Boy do chainsaws get filthy, everything is covered with sawdust fines soaked with bar oil, compressed air with a fine stream tip is your friend, so is a nearby garage door to blow off the oil soaked/caked parts. Now I know why I like bar oil, it does not fling as much as other alternatives, besides what it does for the moving parts.
I was able to carefully check the carb boot to the intake, good, same with the impulse and the bar oil line, all looked fine, stretched to look for cracks, holes, carefully cleaned and examined, all pliable, and fine, I was going to just replace all of them, but they felt just like the new fuel line, if any do fail, its not that difficult to change any of them.
I am aware that this engine has plastic bearing races, which can be detected as defected by shaking the engine while out, you can hear the ball bearings moving freely, mine was good on that, the piston and cylinder look fine, still have the machining marks on the piston, I could detect no wear and by feel/listening, seemed like good compression, sure you need to test to be sure. I attribute the lack of wear to using stihl 2 cycle oil, precisely the correct amount of gasoline and oil every time, I even rinse the little jug of it with gas to get the remaining oil out, cleans it for the recycle bin, so a win-win on that LOL !

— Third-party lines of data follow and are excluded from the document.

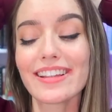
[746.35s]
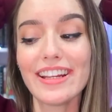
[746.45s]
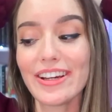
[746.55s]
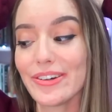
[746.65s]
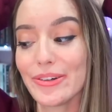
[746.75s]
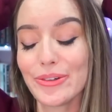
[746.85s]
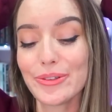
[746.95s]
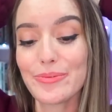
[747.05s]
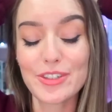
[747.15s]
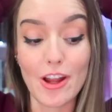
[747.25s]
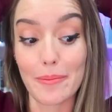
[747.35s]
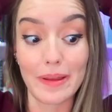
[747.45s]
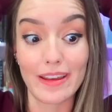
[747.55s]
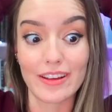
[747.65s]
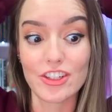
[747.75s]
You know,
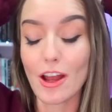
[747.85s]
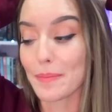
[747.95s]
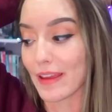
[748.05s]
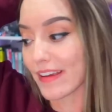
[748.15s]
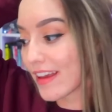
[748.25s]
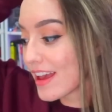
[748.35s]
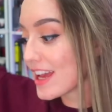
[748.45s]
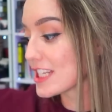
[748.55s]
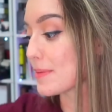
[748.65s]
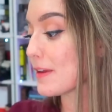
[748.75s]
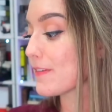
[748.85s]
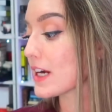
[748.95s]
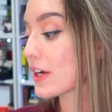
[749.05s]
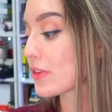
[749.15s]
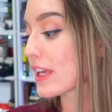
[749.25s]
shopping. To be
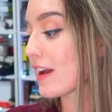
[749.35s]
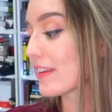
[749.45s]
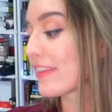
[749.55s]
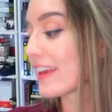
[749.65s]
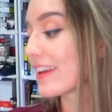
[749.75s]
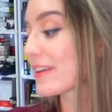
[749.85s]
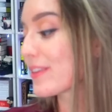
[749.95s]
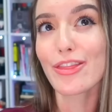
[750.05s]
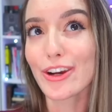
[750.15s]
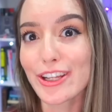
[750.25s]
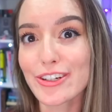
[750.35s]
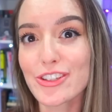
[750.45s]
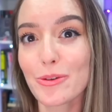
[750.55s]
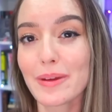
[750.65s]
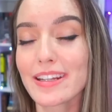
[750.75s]
fair, I only had like 30 or
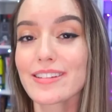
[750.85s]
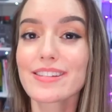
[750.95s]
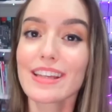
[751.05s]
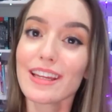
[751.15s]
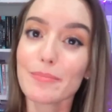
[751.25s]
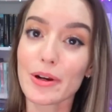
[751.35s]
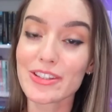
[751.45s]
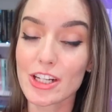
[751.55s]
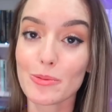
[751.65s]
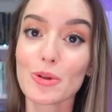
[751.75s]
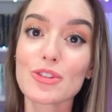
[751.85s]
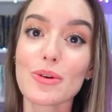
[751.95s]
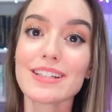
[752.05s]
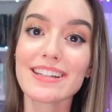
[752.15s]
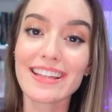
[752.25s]
so minutes in Barnes & Noble, so
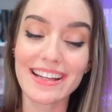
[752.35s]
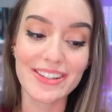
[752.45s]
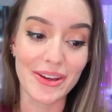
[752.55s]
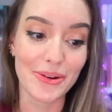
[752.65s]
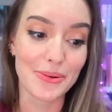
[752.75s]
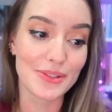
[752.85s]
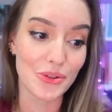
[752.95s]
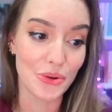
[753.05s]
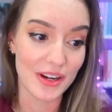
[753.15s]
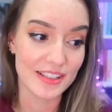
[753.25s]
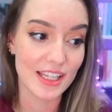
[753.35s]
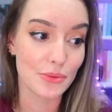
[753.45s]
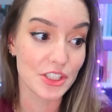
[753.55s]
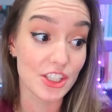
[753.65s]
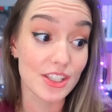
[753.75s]
I didn't get to go too crazy,
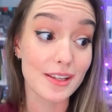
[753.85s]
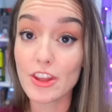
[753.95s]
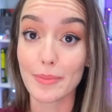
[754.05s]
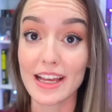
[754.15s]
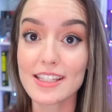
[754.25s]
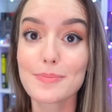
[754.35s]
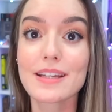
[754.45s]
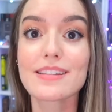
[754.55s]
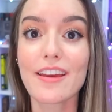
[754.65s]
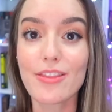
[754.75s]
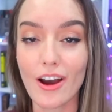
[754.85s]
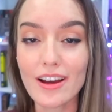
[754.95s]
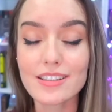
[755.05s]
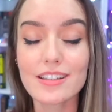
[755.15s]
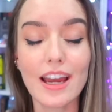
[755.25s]
which is for the best, because
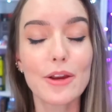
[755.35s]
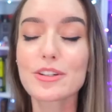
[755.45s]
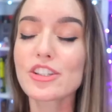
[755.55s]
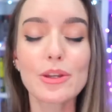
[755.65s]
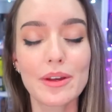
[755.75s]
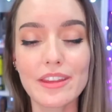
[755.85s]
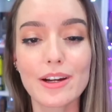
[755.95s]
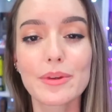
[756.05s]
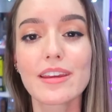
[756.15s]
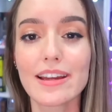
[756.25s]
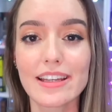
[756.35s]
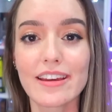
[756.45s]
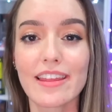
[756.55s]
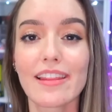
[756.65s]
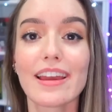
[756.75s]
I originally went there with the
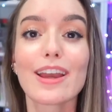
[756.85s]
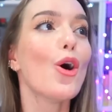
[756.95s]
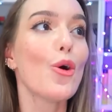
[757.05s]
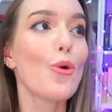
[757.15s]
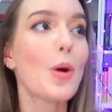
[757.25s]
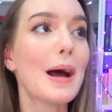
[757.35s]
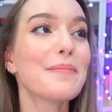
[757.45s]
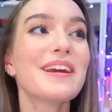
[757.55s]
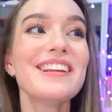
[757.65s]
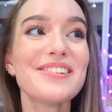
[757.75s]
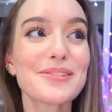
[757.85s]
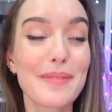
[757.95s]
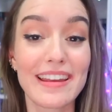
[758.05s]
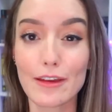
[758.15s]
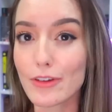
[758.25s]
idea that like, oh, I'm gonna use
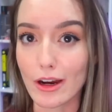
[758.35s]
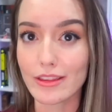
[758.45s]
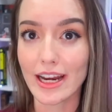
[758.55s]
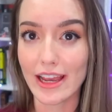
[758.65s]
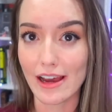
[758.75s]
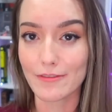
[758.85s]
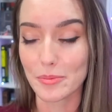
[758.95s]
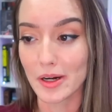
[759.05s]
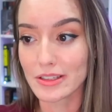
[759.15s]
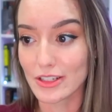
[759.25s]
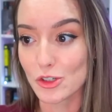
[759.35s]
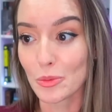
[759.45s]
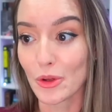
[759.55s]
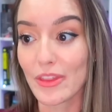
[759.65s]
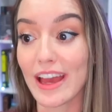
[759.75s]
my gift card that I have for Barnes &
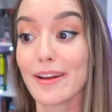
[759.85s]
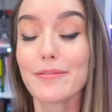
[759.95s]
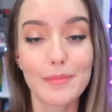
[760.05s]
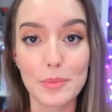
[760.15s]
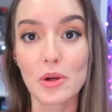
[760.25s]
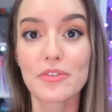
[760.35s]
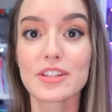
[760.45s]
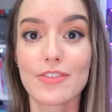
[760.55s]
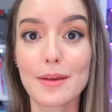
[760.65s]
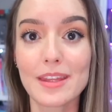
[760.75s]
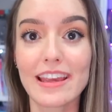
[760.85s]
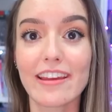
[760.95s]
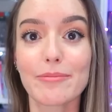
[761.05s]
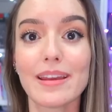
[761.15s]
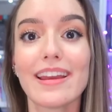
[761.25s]
Noble that my boyfriend's family
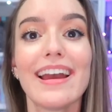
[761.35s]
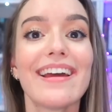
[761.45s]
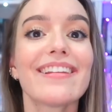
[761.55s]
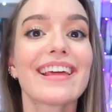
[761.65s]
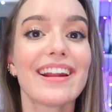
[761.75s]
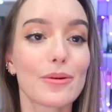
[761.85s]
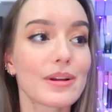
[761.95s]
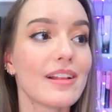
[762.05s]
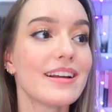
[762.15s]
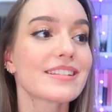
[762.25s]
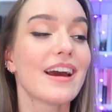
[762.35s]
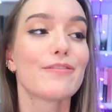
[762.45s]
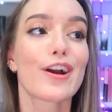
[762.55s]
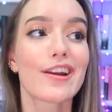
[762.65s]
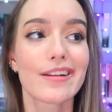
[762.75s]
gave me, and then I realized I
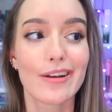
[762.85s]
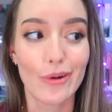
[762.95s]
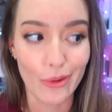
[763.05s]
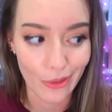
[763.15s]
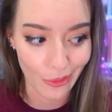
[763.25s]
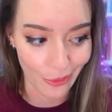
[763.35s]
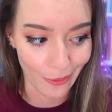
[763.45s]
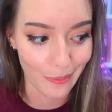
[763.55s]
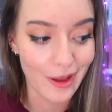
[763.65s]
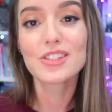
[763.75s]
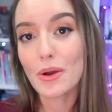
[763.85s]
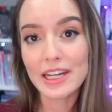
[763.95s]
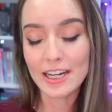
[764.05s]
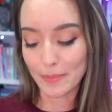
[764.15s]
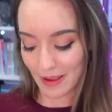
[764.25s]
forgot it at home. So I
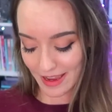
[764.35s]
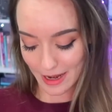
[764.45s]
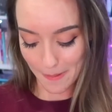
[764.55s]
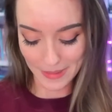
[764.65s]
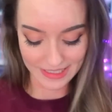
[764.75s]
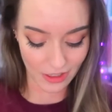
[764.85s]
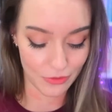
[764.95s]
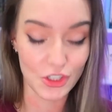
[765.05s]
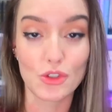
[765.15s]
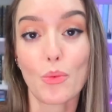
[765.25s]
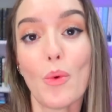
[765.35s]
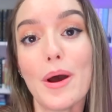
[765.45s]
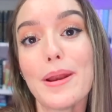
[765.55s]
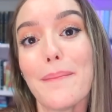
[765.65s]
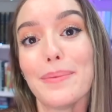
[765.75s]
ended up buying myself just
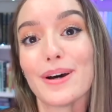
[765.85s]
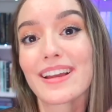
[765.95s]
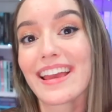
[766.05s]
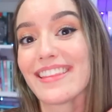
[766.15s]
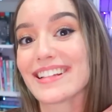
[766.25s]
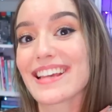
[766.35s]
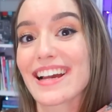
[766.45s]
one book, and that's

From what I saw while doing this, the materials the saw is built from are decent, all the parts are marked, there are no real pitfalls, well that's a dumb design etc. I like the brand and of course it could be another, its fun and almost a hobby but there's a few things I own that I will use exclusively, all their products. So on this saw I use nothing but Stihl products. My John Deere lawn tractor the same, these 2 and my Troy Bilt Horse, rototiller get meticulous care, seems to work, and being small its a little bit of fun. Stihl is an expensive brand name for sure, parts exclusive to dealers and probably a lot of stigma, like other brands with the same status. I would never criticize another brand until I used it extensively and took it apart and re-assembled it, knowing whats different, what I like and don't like. I enjoyed this build for some reason and thought I'd share the experience, more important than brand or what have you, it was a fun little project.
Finally time to cut again, may not look as clean again, but I will be a lot more attentive to it's care, use and most importantly its maintenance which I did all along, just did not look it LOL !
PS, I even transferred stickers/decals to make it correct, new engine housing has a blank spot where the serial number goes, so I recorded that took photos, will have to mark it somewhere hidden.